3. Uncertainty in the decadal trends was assessed in two different ways, and the largest of the two uncertainty estimates taken for each analyzed pressure layer, indicating that either (a) uncertainty in the linear least-squares model or (b) uncertainty in the GOBAI-O₂ fields was driving uncertainty in the trend. In all cases, the uncertainty estimate from the second method was chosen, indicating that decadal trend uncertainty was controlled primarily by uncertainty in the GOBAI-O₂ fields.
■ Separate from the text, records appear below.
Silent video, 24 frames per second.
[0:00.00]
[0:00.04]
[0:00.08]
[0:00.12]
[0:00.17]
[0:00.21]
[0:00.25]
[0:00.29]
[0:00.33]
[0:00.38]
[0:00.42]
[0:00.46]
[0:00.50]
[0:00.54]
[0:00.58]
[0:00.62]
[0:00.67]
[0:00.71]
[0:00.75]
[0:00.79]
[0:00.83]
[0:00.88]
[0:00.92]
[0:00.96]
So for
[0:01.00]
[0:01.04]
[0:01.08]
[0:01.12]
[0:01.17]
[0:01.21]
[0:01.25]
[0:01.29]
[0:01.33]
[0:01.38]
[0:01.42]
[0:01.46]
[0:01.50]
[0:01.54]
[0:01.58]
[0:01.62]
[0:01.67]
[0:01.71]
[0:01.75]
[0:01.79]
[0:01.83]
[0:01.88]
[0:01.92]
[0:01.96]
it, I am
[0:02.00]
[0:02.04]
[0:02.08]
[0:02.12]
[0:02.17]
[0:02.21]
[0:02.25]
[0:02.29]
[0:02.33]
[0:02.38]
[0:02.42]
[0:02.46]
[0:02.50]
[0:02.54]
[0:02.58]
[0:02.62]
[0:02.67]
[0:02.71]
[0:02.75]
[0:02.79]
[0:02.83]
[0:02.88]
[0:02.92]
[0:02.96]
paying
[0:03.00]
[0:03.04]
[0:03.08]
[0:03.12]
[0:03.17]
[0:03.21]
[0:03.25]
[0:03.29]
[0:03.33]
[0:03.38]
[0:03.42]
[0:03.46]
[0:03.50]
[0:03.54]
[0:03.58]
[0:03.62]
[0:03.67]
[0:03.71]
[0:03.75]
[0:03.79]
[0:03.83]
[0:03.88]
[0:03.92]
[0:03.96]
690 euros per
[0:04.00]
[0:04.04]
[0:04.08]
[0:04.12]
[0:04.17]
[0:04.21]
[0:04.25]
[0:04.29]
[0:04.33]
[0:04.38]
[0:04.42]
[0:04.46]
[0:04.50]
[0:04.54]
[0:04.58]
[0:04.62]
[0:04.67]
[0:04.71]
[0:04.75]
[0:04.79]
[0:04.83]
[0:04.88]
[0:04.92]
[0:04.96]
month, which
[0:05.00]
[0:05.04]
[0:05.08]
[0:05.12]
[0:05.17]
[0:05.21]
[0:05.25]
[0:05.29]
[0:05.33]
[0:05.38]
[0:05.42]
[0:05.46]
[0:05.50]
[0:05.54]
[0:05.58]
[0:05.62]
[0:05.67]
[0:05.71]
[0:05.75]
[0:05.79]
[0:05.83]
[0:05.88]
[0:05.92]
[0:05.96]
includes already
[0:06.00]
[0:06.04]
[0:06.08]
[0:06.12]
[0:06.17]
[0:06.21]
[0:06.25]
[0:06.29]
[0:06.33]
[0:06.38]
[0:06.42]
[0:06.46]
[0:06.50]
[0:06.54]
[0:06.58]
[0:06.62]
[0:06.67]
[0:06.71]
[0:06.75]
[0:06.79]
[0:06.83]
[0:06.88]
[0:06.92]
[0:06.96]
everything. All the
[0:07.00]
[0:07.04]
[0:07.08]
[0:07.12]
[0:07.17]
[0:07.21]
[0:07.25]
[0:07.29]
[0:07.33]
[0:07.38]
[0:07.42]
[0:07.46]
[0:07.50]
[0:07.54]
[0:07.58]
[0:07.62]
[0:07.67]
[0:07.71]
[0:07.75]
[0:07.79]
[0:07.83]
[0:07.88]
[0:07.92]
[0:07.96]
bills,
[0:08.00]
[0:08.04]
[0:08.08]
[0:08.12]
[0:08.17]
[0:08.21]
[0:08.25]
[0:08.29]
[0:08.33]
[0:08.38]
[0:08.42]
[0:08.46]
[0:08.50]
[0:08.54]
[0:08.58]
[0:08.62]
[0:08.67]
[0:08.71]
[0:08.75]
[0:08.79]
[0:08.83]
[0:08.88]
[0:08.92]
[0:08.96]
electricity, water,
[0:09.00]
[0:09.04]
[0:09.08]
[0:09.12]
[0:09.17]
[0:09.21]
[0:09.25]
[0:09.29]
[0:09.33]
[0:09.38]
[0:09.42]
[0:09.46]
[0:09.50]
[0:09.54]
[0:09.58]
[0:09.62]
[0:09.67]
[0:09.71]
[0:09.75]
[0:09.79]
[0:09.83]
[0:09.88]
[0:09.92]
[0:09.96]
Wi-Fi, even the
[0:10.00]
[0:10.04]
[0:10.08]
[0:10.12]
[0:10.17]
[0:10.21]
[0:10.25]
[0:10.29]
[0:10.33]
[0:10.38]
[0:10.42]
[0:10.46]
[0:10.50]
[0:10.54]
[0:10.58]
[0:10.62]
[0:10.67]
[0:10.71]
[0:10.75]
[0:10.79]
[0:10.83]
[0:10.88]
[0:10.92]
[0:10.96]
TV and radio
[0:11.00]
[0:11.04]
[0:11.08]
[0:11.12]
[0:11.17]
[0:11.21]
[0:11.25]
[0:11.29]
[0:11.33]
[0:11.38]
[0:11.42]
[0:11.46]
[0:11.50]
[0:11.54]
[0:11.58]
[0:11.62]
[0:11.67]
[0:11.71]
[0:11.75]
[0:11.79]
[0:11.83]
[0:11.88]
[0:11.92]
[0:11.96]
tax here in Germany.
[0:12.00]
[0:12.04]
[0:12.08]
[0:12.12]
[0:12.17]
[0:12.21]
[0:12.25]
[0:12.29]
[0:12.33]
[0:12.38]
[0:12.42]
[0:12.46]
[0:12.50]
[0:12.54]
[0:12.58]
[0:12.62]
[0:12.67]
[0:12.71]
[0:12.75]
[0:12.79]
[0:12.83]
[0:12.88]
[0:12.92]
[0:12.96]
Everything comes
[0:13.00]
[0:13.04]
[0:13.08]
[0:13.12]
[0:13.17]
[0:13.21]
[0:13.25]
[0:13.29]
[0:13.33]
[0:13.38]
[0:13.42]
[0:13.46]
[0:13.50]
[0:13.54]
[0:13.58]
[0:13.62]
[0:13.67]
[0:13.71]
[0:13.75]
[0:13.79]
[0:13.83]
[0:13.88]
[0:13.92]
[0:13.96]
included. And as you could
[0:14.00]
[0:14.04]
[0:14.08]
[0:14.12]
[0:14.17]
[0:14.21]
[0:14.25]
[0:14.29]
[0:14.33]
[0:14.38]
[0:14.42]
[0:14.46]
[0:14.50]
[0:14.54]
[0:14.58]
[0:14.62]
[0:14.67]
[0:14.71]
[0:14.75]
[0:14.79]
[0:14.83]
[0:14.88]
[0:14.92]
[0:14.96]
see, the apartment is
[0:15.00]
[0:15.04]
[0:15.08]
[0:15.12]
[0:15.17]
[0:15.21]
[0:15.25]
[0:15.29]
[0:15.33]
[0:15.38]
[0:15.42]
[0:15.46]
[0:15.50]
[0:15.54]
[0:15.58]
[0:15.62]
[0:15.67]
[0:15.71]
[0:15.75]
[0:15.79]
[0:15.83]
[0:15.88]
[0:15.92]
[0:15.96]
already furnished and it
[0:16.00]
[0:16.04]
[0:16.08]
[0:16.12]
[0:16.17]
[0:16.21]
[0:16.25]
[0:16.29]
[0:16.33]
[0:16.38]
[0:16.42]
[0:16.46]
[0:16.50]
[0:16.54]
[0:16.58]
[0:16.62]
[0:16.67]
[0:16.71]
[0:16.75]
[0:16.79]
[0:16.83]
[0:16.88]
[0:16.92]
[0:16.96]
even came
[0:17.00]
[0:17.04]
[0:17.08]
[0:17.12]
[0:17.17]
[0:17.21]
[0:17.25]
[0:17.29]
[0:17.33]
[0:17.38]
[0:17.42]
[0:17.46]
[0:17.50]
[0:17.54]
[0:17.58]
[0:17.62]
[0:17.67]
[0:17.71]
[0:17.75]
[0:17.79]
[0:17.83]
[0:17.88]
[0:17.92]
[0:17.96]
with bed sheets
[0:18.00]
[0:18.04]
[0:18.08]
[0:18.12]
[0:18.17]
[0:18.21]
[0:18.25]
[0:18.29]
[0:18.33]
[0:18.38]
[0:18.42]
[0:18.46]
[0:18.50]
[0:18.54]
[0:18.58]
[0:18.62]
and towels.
The two different methods used to assess uncertainty are outlined below.

   • a.

     Uncertainty was assessed using the autocovariance of residuals from the linear least-squares model via the following procedure:

     • i.

       the standard error on the trend was calculated from the covariance matrix of the linear least-squares model;

     • ii.

       the autocovariance of the residuals from the least-squares model was examined to compute the e-folding timescale, and the effective degrees of freedom were obtained by dividing the number of monthly mean [O₂] values by the e-folding timescale and subtracting the number of least-squares model parameters; and

     • iii.

       the standard error on the trend was scaled by the effective degrees of freedom, multiplied by 2 to obtain a 95 % confidence interval, and multiplied by 120 to obtain an uncertainty on the decadal trend of weighted mean [O₂].

   • b.

     Uncertainty was assessed by incorporating estimated uncertainty in global mean GOBAI-O₂ fields via the following procedure:

     • i.

       uncertainties in monthly mean [O₂] values were determined as the standard deviations of monthly differences between GOBAI-O₂-ESM4 and GFDL-ESM4 (Sect. 3.1.2);

     • ii.

       these uncertainties were used to compute a weight matrix for the linear least-squares fit, and the effective degrees of freedom were obtained as previously described; and

     • iii.

       the standard error on the trend was scaled by the effective degrees of freedom, multiplied by 2 to obtain a 95 % confidence interval, and multiplied by 120 to obtain an uncertainty on the decadal trend of weighted mean [O₂].

4. The process was repeated for oxygen inventories for the entire GOBAI-O₂ domain or within each specified pressure layer; inventories were determined from gridded [O₂], volumes of each grid cell, and densities of each grid cell.